• **Raw data**

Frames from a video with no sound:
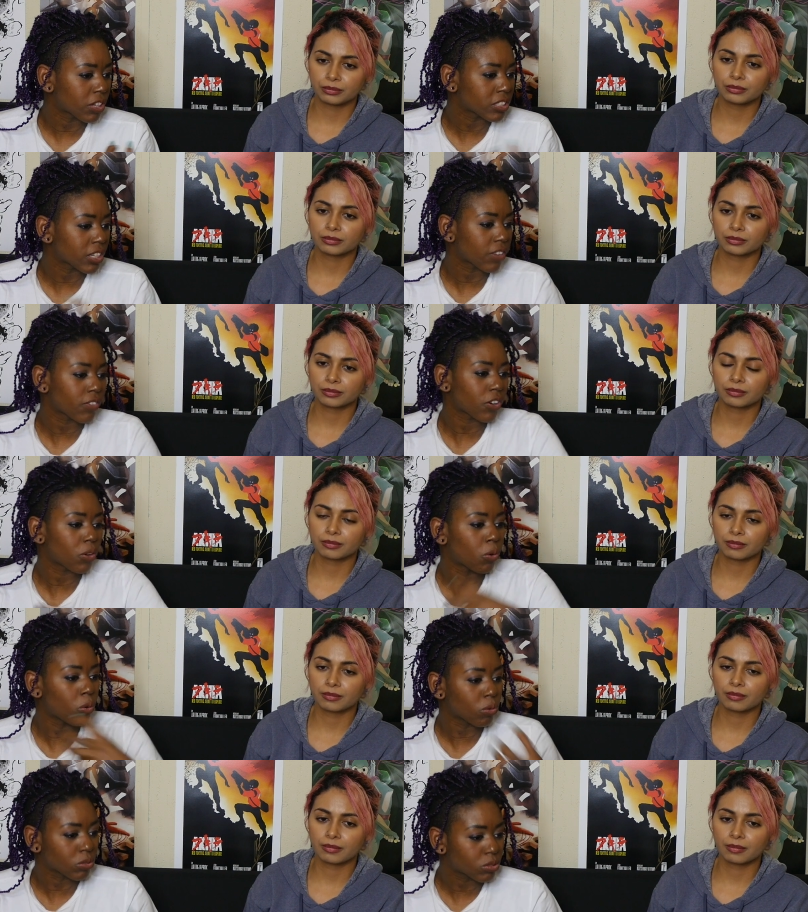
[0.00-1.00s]
Speaker 1: It's like a very
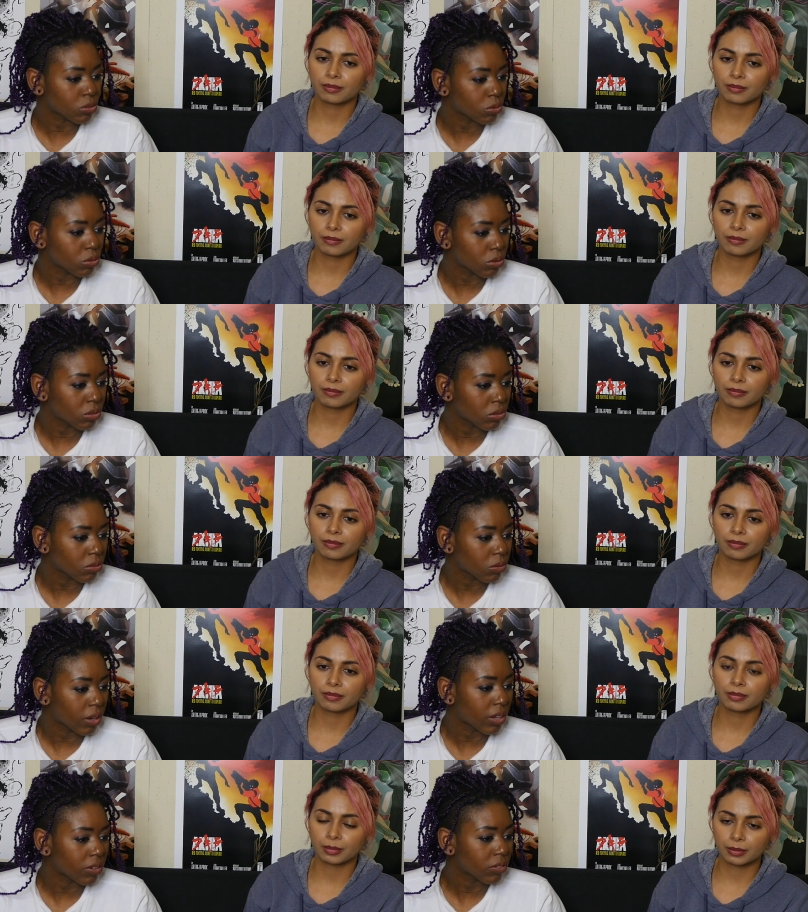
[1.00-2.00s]
old school
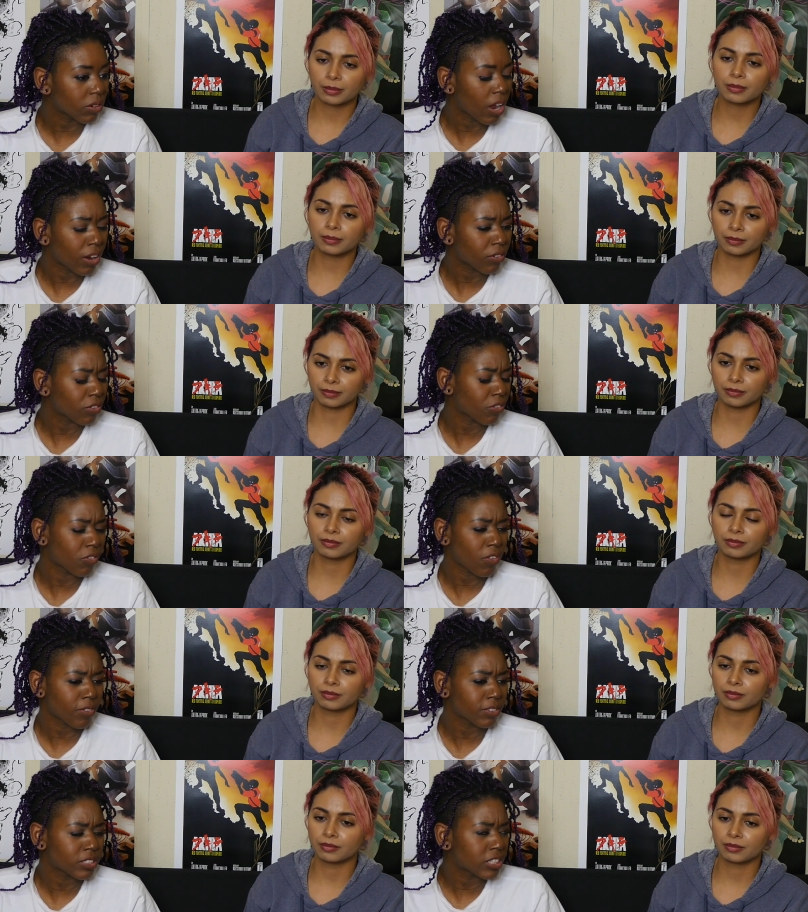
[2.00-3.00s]
one. Mm-hmm. I don't know if mm-hmm. you've
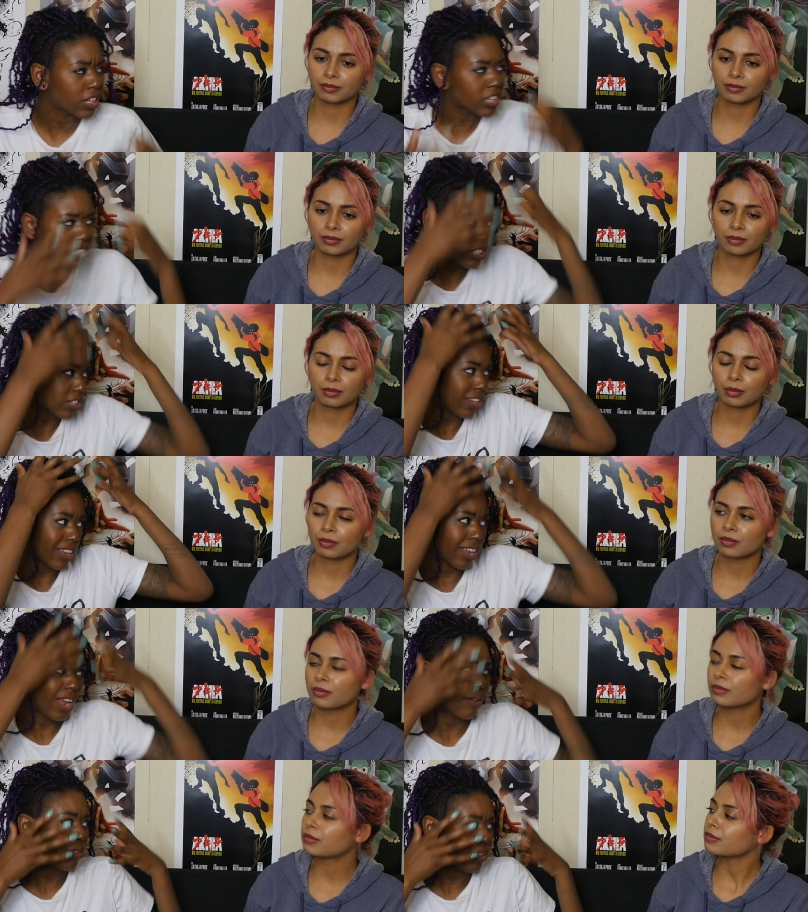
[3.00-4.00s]
ever seen. It's just like a
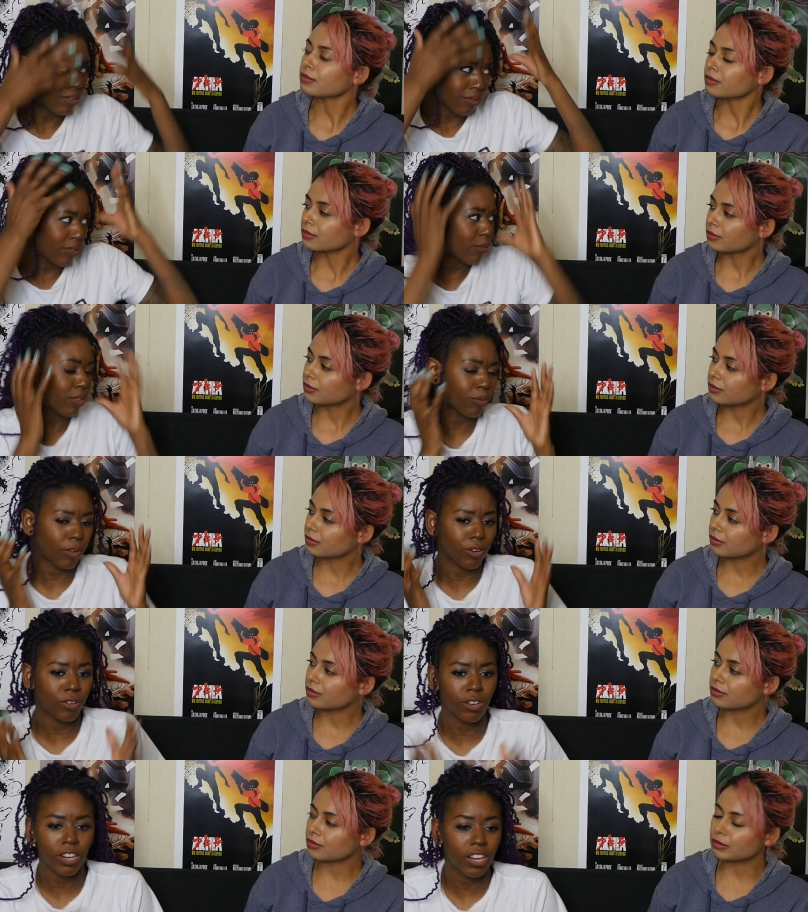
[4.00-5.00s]
guy with a with a red
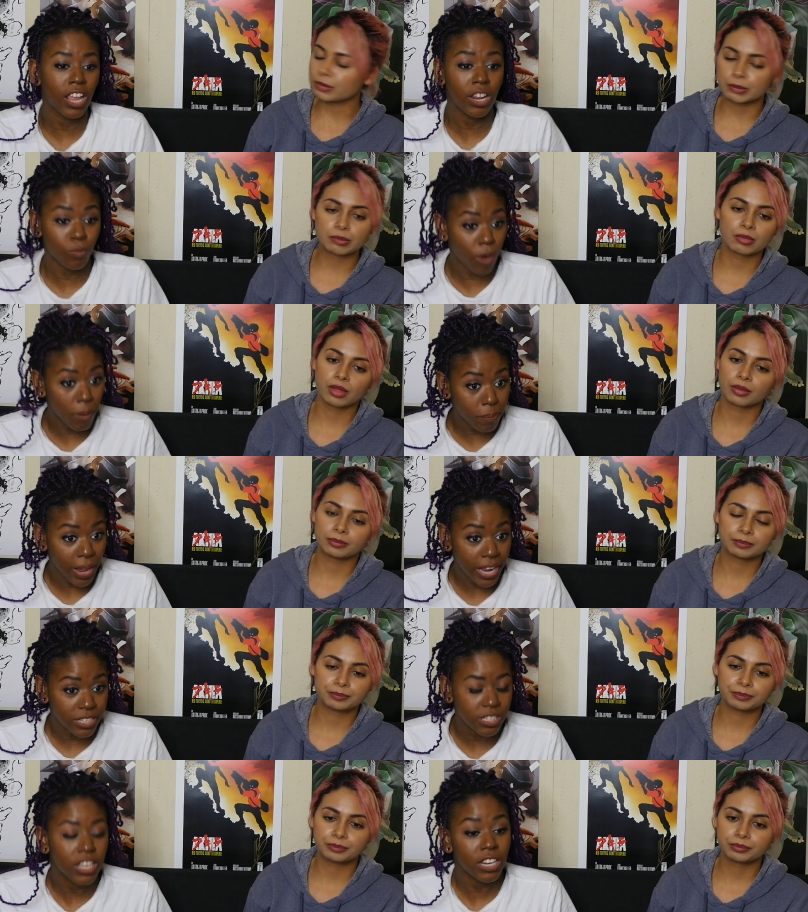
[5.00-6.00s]
hood, and, and he mm-hmm. robbed
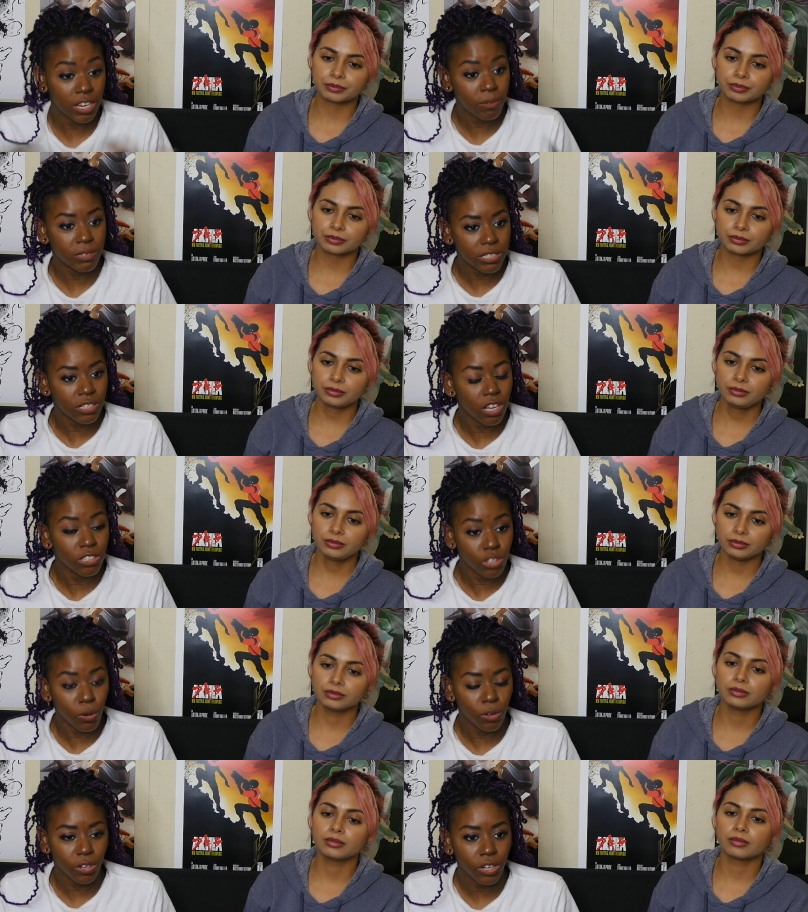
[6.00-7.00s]
banks, and he was a
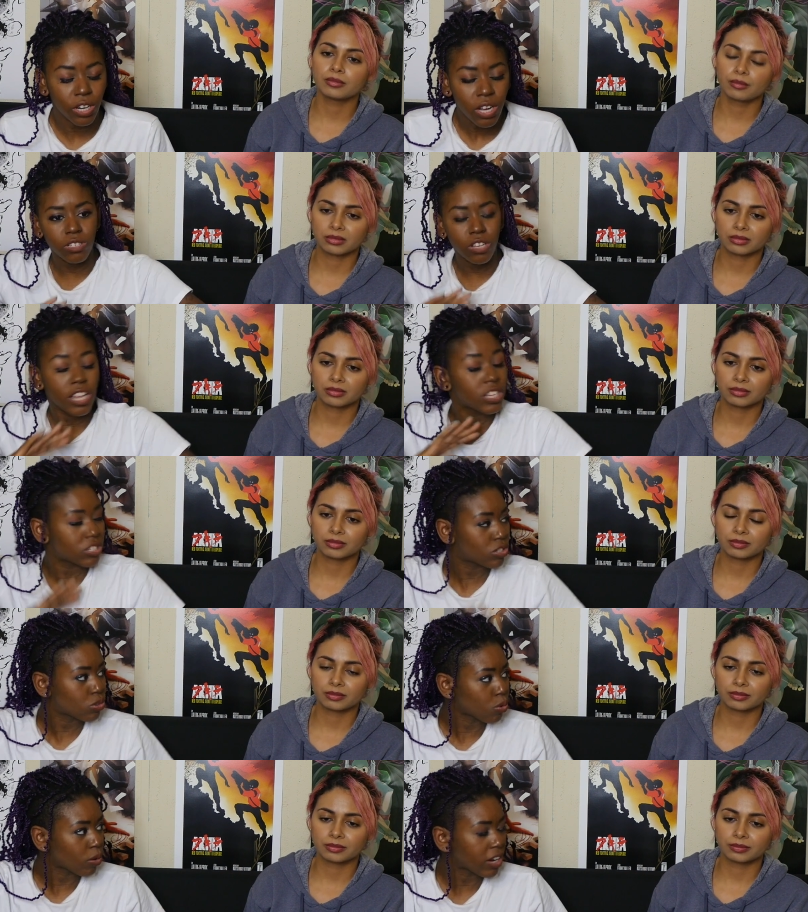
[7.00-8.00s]
Joker. His
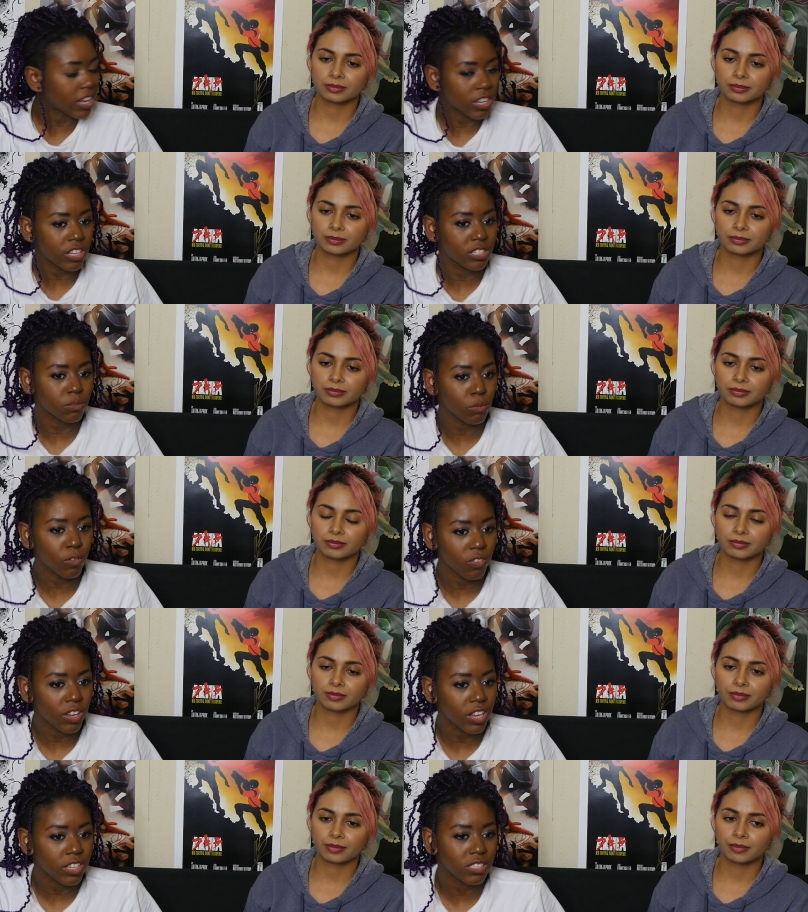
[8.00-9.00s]
story in this
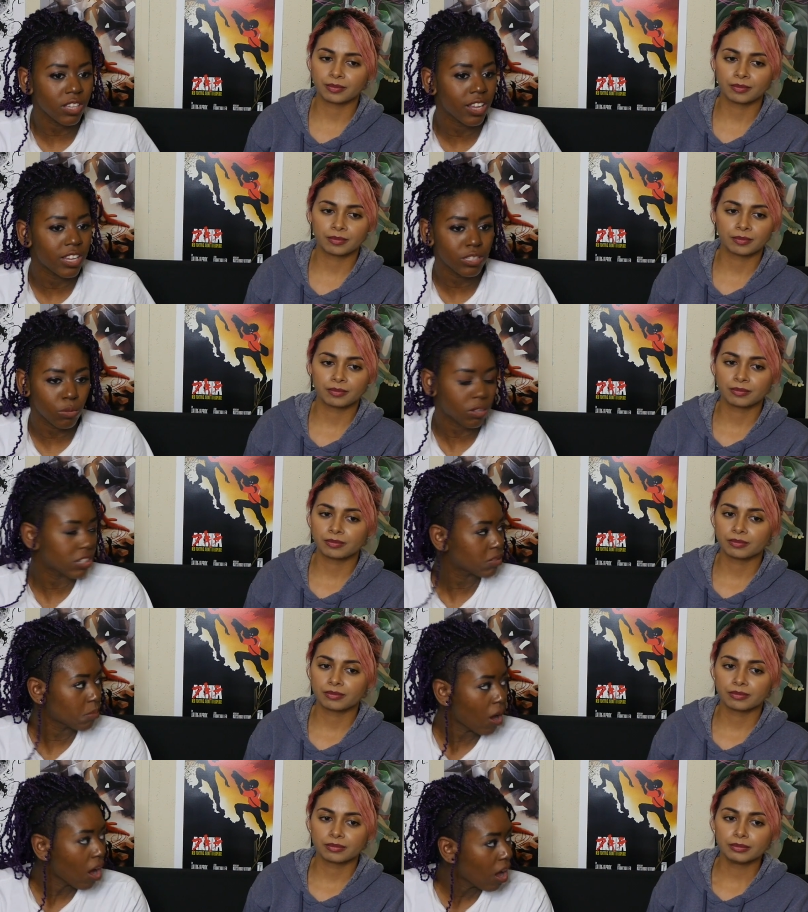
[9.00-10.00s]
movie because like he's with his
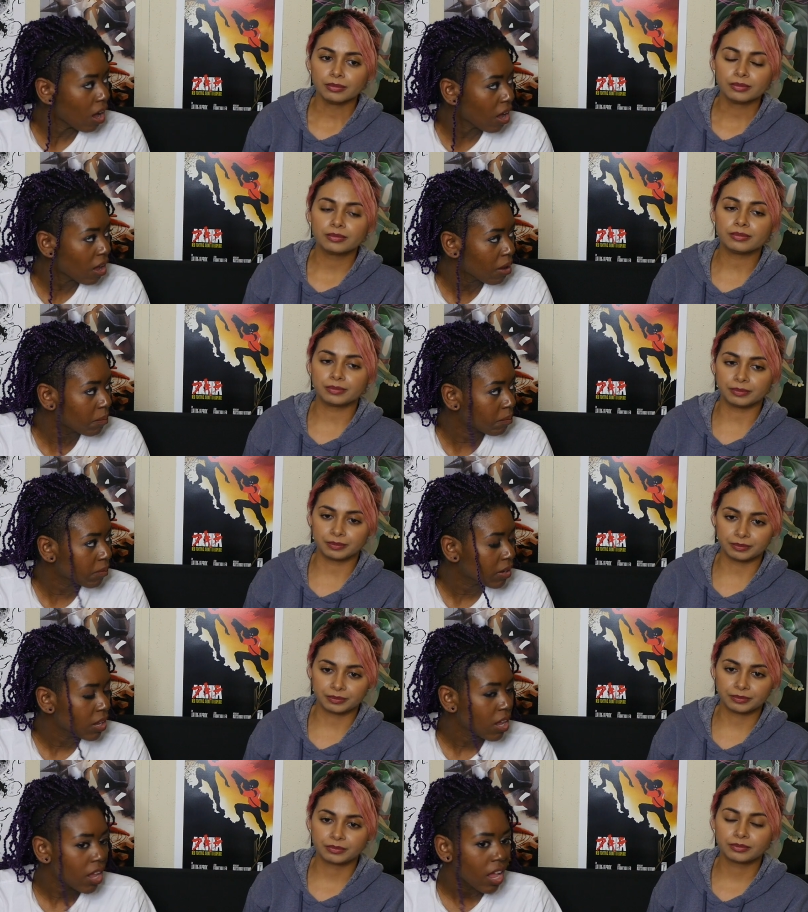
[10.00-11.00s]
mom. Mm-hmm.
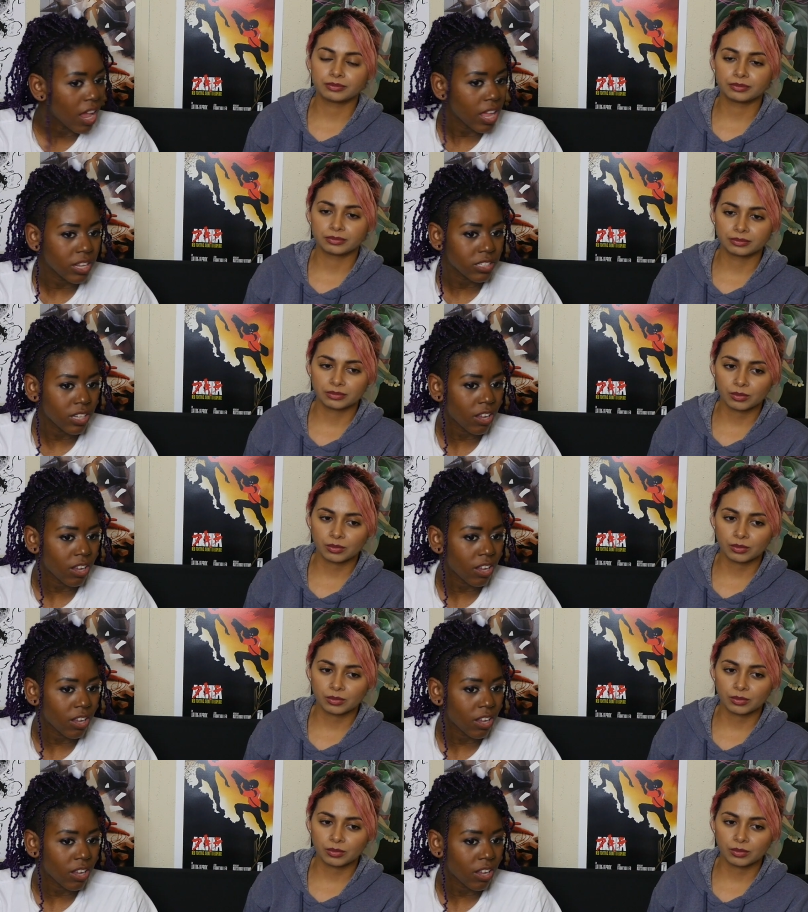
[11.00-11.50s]
And it's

• **What the exercise asks**
Please copy out each line above exactly as written, but not the pictures.

• **Solution**
Frames from a video with no sound:
[0.00-1.00s]
Speaker 1: It's like a very
[1.00-2.00s]
old school
[2.00-3.00s]
one. Mm-hmm. I don't know if mm-hmm. you've
[3.00-4.00s]
ever seen. It's just like a
[4.00-5.00s]
guy with a with a red
[5.00-6.00s]
hood, and, and he mm-hmm. robbed
[6.00-7.00s]
banks, and he was a
[7.00-8.00s]
Joker. His
[8.00-9.00s]
story in this
[9.00-10.00s]
movie because like he's with his
[10.00-11.00s]
mom. Mm-hmm.
[11.00-11.50s]
And it's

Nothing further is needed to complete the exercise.